By Dave Hansen — Posted April 28, 2008
- WITH THIS STORY:
- » Related content
Washington -- An electronic medical records system connecting patients in New York is one step closer to reality after Gov. David A. Paterson awarded $105 million in grants on March 28 to 19 community-based health information technology projects.
The grants are part of a statewide effort to implement health IT and improve health care, said New York State Health Commissioner Richard F. Daines, MD. "For the first time, thousands of patients in New York will have access to their own complete electronic medical records, and their doctors will be able to access medical information through a few clicks of a mouse," he said.
The grants will reduce medical errors and redundant tests, Dr. Daines said. For example, some of the projects funded will alert physicians to medical needs, such as an overdue pneumonia vaccination for elderly patients. Other initiatives will inform physicians when a diabetic patient is due for an annual eye exam in an effort to prevent blindness.
The recipients will build a technical infrastructure that will support health care improvements for all New Yorkers, state officials said. The grants eventually will change health care delivery for 45% of the state's hospitals, Dr. Daines said. He predicted that 55% of all patients in the state would derive some benefit from them, and 20% of physicians would use the system in its initial stages.
The Bronx Regional Health Information Organization is one recipient. It will use $9.9 million to secure patient data so that its 3,200 physicians eventually can share it as laboratory results, prescribed medications, diagnoses, procedures and demographic information, said the Bronx RHIO. The first six of its 28 members will start sharing data in May. The grant will boost efficiency and lower costs by helping doctors prevent prescription errors and avoid duplicate tests, said Scott Cooper, MD, CEO of St. Barnabas Hospital, a Bronx RHIO member.

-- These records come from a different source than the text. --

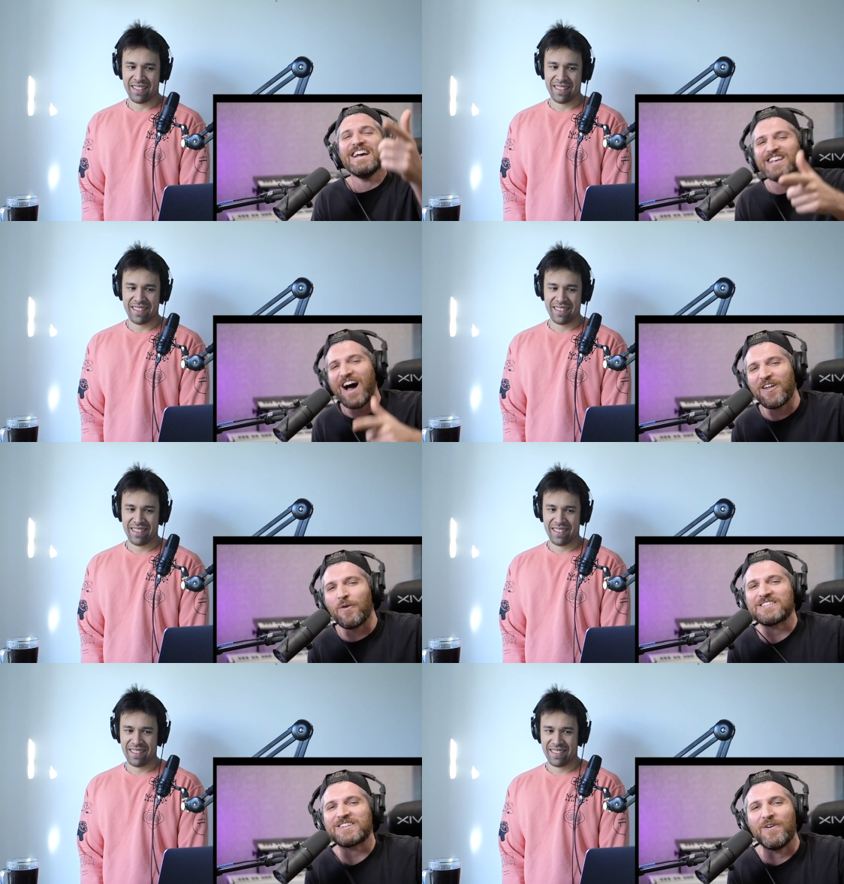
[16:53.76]
Speaker 1: Y'all know
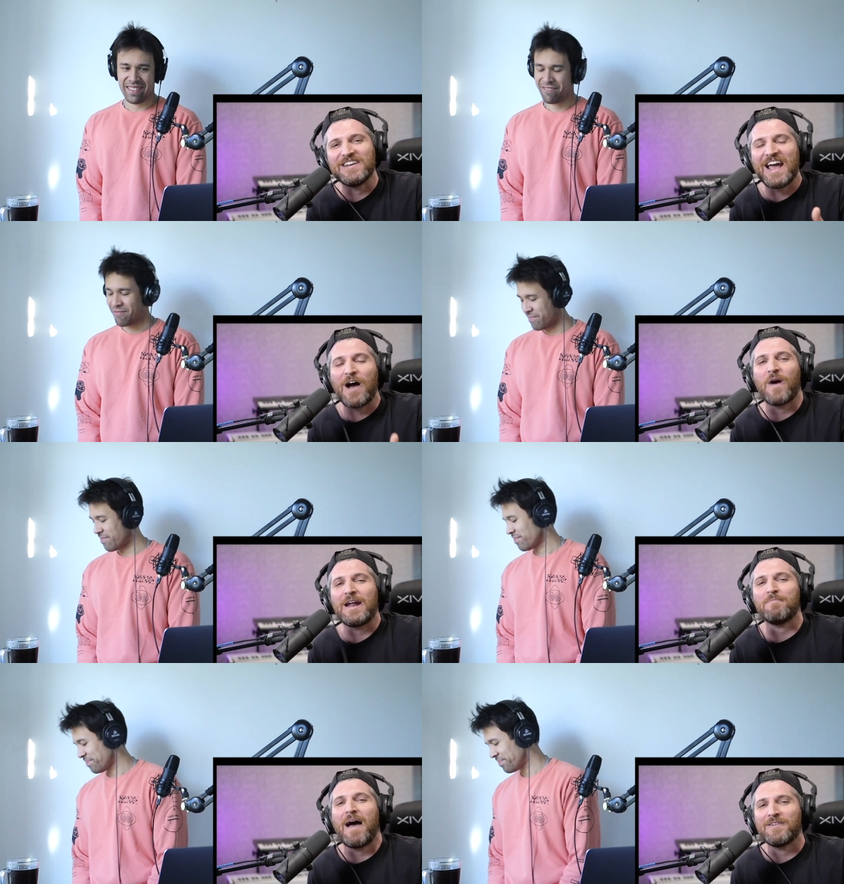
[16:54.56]
what's going down
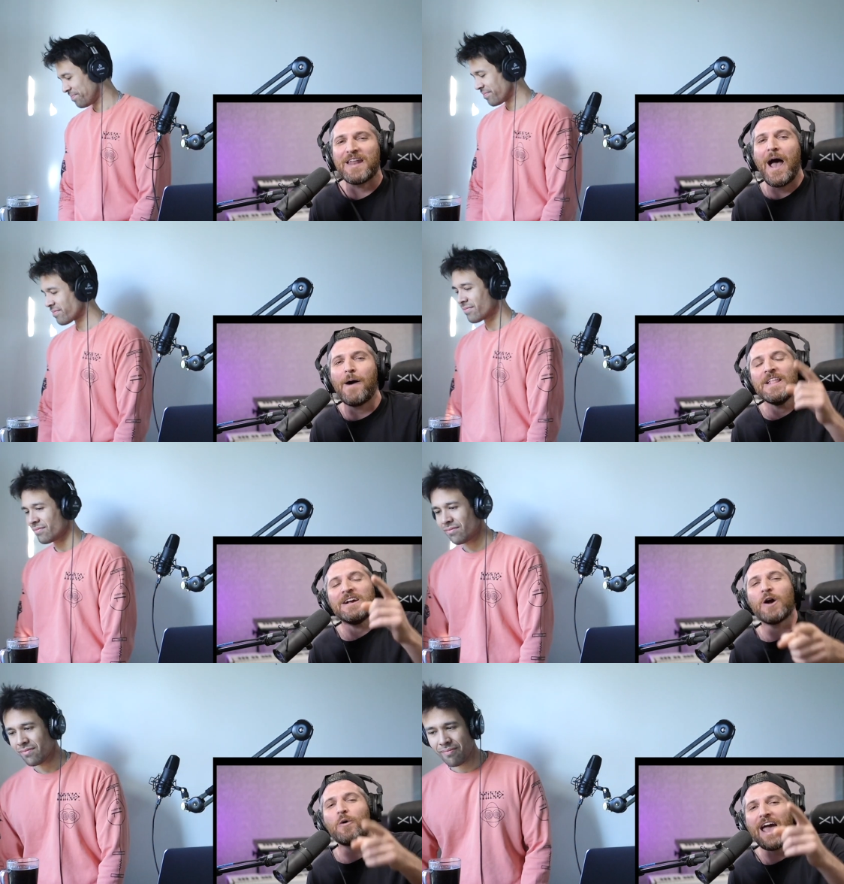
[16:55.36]
right about now.
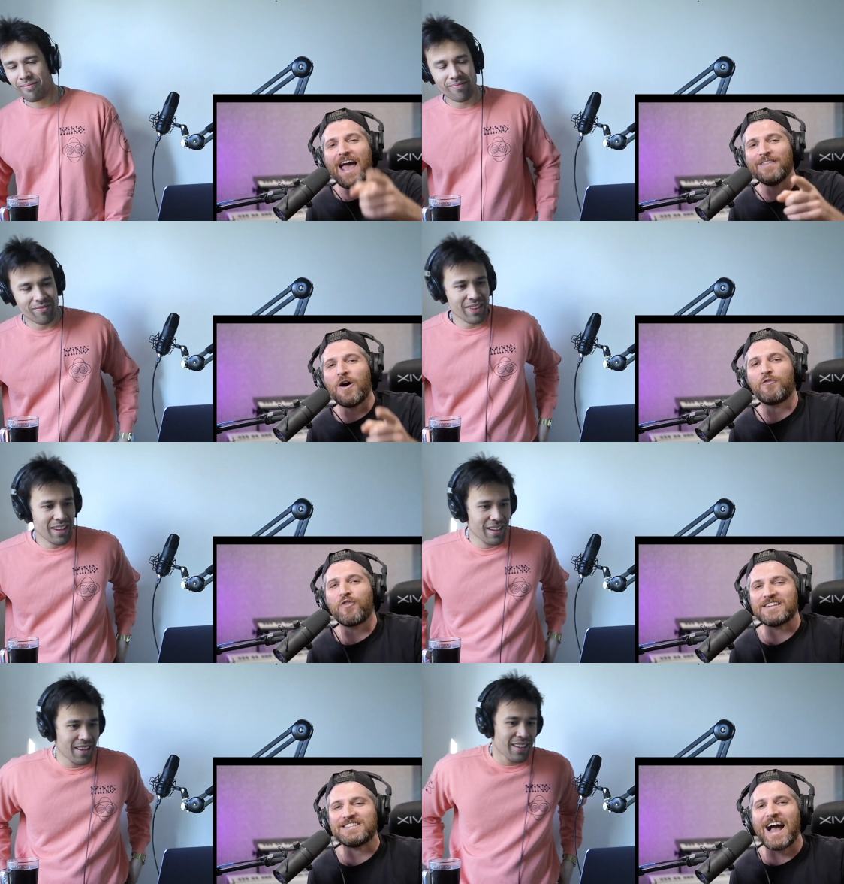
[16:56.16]
Go to
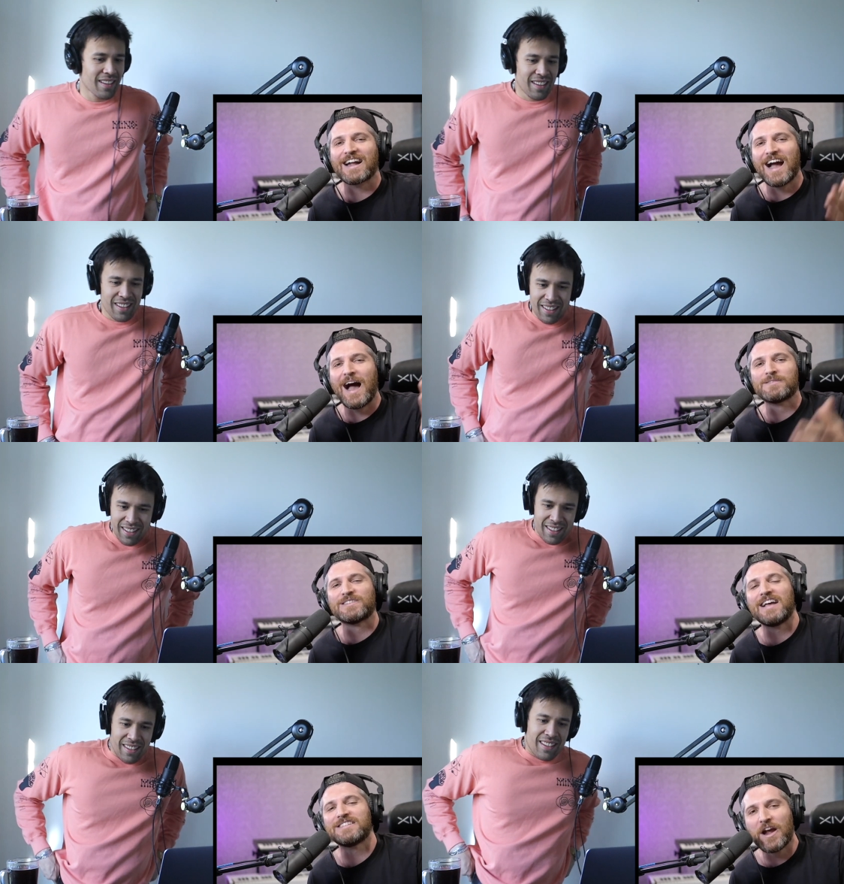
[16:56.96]
HelloFresh dot com
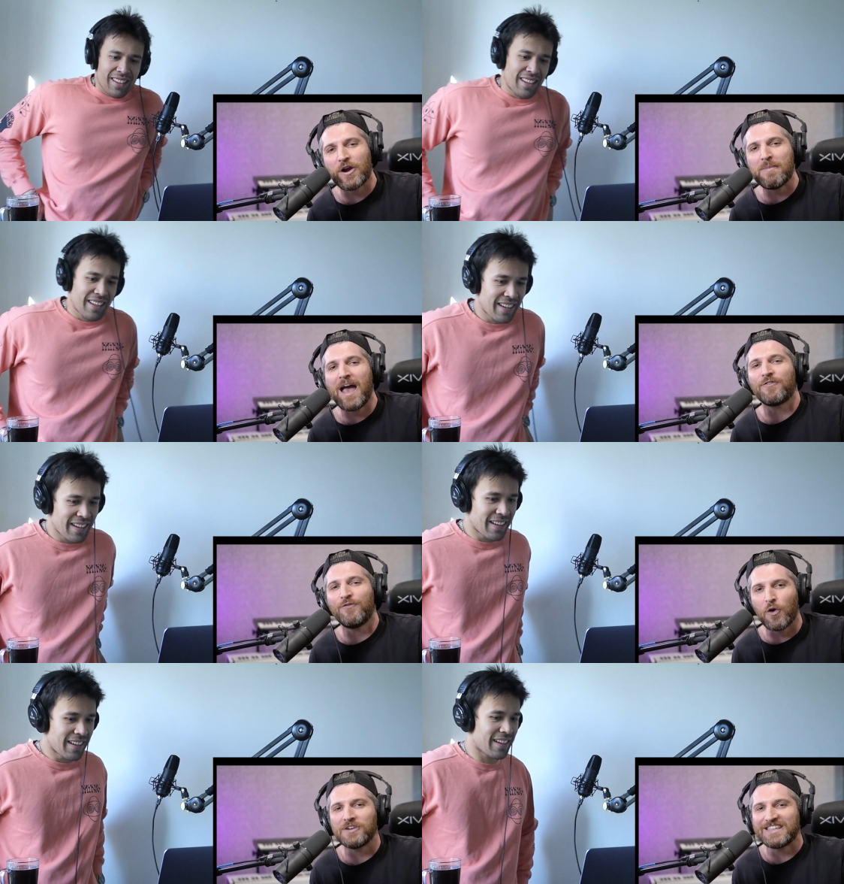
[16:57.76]
slash Harry Mack
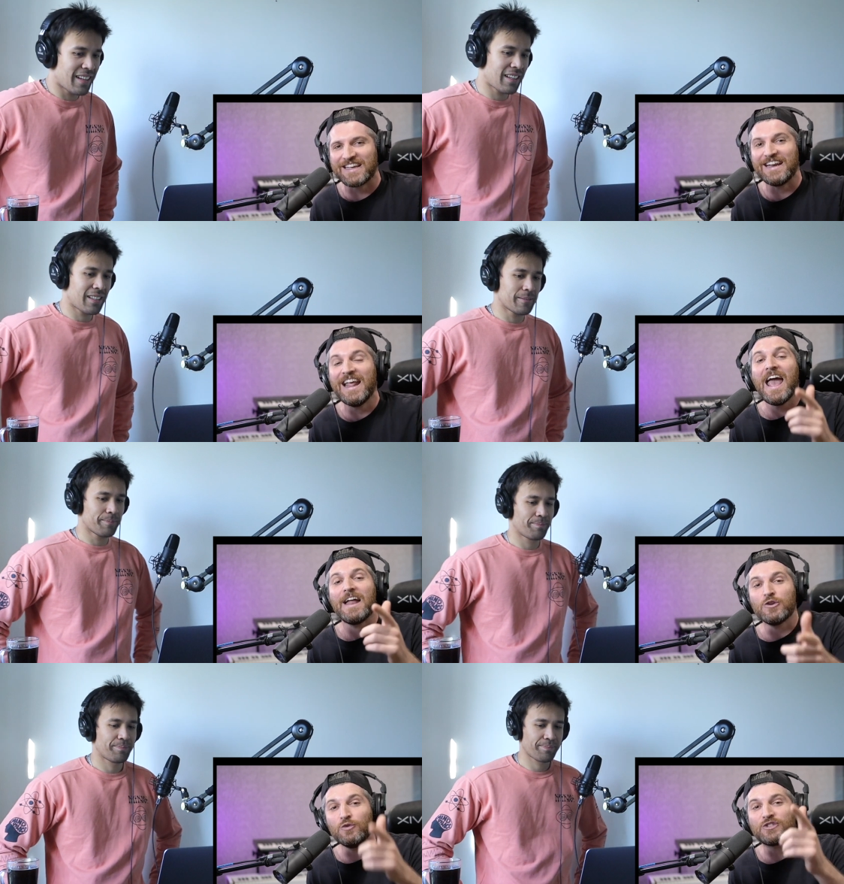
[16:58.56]
fourteen
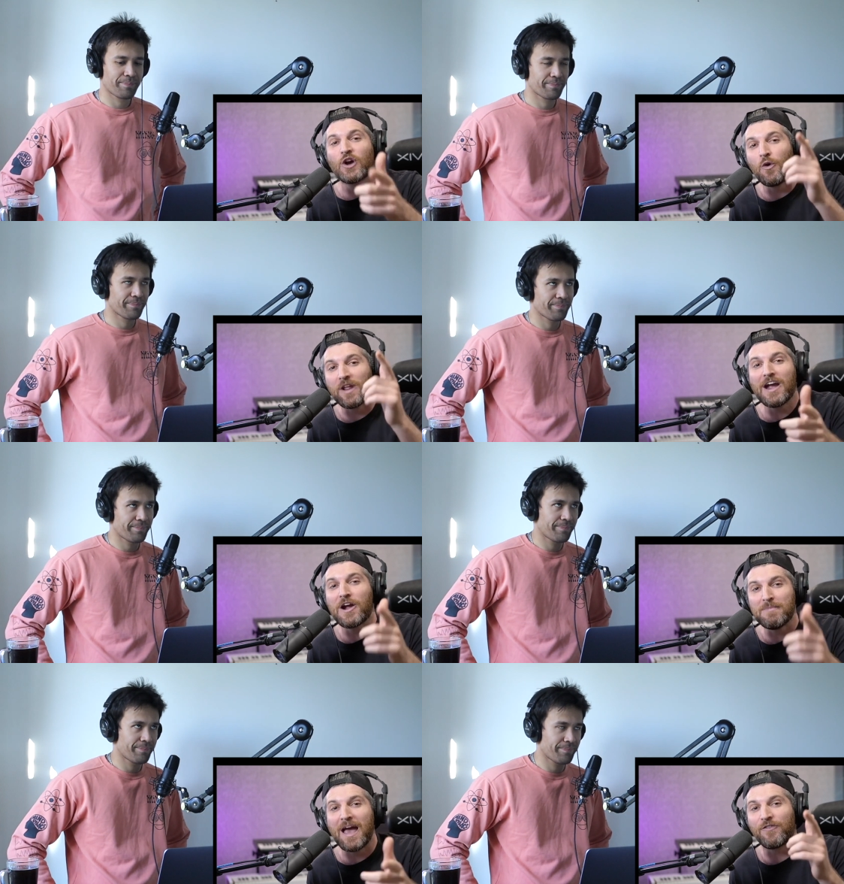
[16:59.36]
and use code
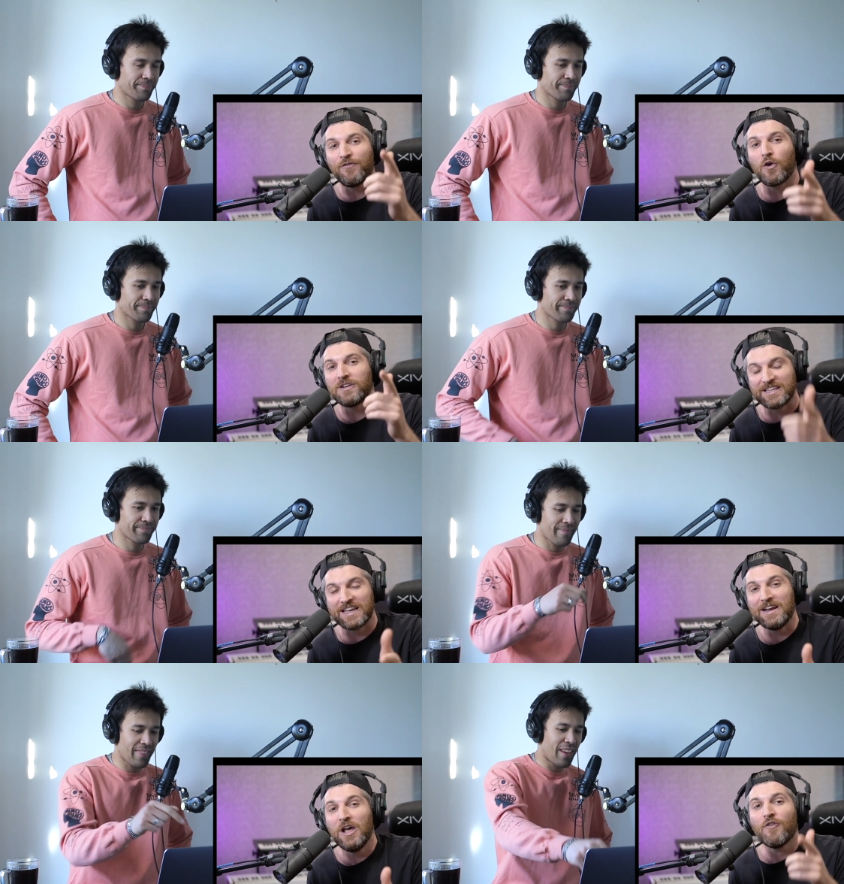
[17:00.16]
Harry Mack
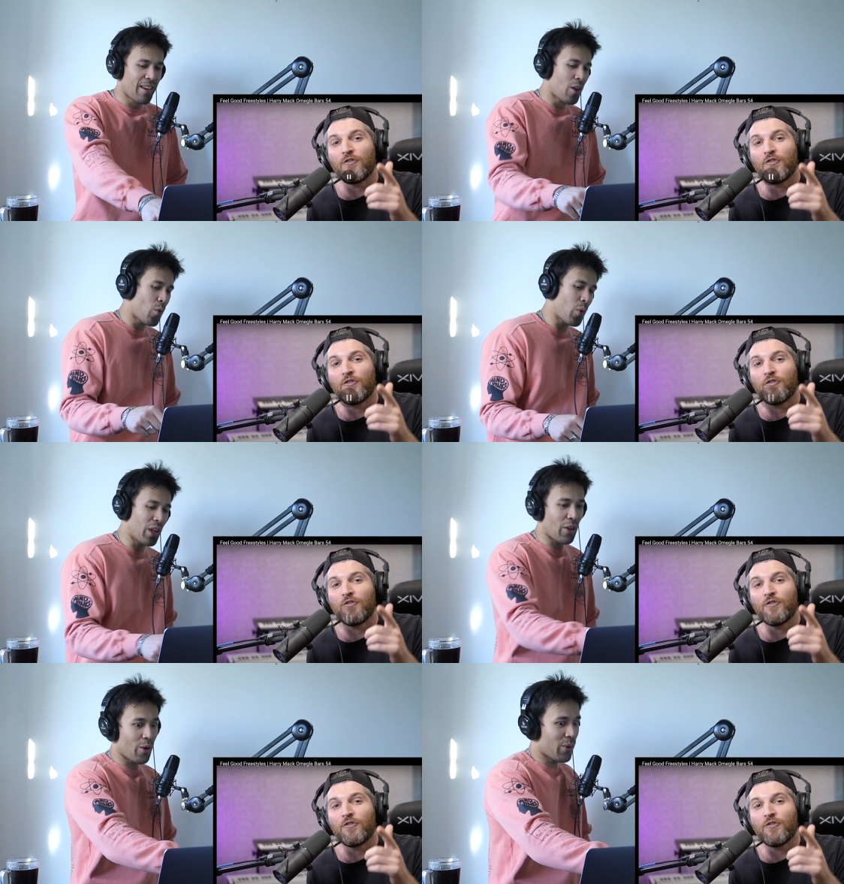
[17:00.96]
fourteen.
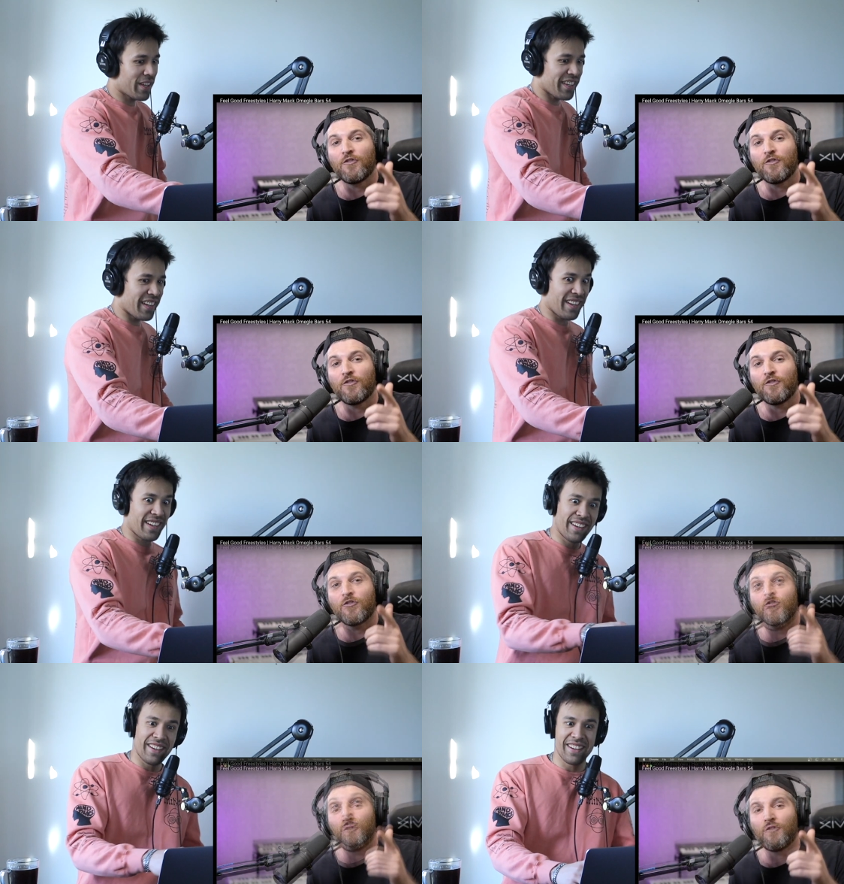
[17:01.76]
Speaker 2: Well, okay.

Strict privacy protections will be in place, added Bronx RHIO Executive Director Barbara Radin. Data can be shared only with written consent, and patients who decline to sign will not be included in the database.
In addition, each member organization must identify all physicians and nurses who will use the data, Radin explained. Each user will be given a user name and password, so they will be identified when requesting patient data.

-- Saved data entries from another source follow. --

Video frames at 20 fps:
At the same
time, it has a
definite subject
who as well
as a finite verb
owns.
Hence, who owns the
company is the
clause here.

Another recipient is the Brooklyn Health Information Exchange, with 4,464 physicians. It will receive two grants, one for $9.9 million and the other for $2.8 million. The exchange will use the money to implement personal health records controlled by the patient, said Director Irene Kuhn.
Patients who participate in Housing Works, a program that serves homeless and low-income people with HIV/AIDS, will be able to input onto a Web site their medical information along with their social service and transportation needs, Kuhn said. This will give local governments a rounded view of people's needs, she said.
The Brooklyn exchange also will create a special health IT program for patients who are HIV positive or who are elderly, Kuhn said. The system will analyze data and recommend medical actions that could be taken to improve patient care, she said.
All of the projects are required to participate in a statewide collaboration process to align the development of policies and technical approaches.
"For electronic health records and new quality tools to realize their potential, they must be interoperable," said Lori Evans, deputy commissioner of the Office of Health Information Technology Transformation, who will coordinate the projects' work to advance the state's health IT strategy.